Quello per Valmorain fu un colpo mille volte più grave della questione di Rosette: era un attentato diretto contro gli interessi della sua famiglia. Suo figlio era più scardinato di quanto avesse immaginato, pretendeva nientemeno che demolire il fondamento della civiltà e della fortuna dei Valmorain. Gli abolizionisti venivano arrestati e impiccati, come meritavano. Erano pazzi fanatici che osavano sfidare la società, la storia, persino la parola divina, perché di schiavitù si parlava nella Bibbia. Un abolizionista nella sua famiglia? Ma neanche per sogno! Gli rivolse la sua arringa gridando, senza prendere fiato, e terminò minacciando di diseredarlo.

«Lo faccia, monsieur, perché se io ereditassi i suoi beni, la prima cosa che farei sarebbe emancipare gli schiavi e vendere la piantagione» rispose Maurice senza scomporsi.

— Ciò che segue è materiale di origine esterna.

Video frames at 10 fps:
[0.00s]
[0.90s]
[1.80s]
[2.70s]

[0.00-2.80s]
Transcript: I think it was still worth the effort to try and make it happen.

Il ragazzo si alzò appoggiandosi allo schienale della sedia, perché aveva un po' di nausea, salutò con un leggero inchino e uscì dalla biblioteca tentando di nascondere il tremore alle gambe. Gli insulti del padre lo seguirono fino in strada.

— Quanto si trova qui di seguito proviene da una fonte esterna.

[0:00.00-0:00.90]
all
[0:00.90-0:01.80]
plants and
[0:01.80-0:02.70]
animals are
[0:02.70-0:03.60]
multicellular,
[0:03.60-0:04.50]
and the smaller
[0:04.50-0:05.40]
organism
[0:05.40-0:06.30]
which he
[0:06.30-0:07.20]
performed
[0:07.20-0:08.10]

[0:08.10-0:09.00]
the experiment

Valmorain perse il controllo, l'ira lo trasformò in un ciclone: maledisse suo figlio, gli urlò che per lui era morto e che non avrebbe ricevuto un centesimo della sua fortuna. «Ti proibisco di rimettere piede in questa casa e di usare il cognome Valmorain! Non fai più parte di questa famiglia!» Non riuscì a continuare, perché crollò a terra, trascinando una lampada di opalina, che si frantumò contro la parete. Alle sue grida erano accorsi Hortense e vari domestici, che lo trovarono con gli occhi rovesciati e violaceo, mentre Sancho, in ginocchio al suo fianco, cercava di sciogliergli la cravatta, sepolta nelle pieghe del doppio mento.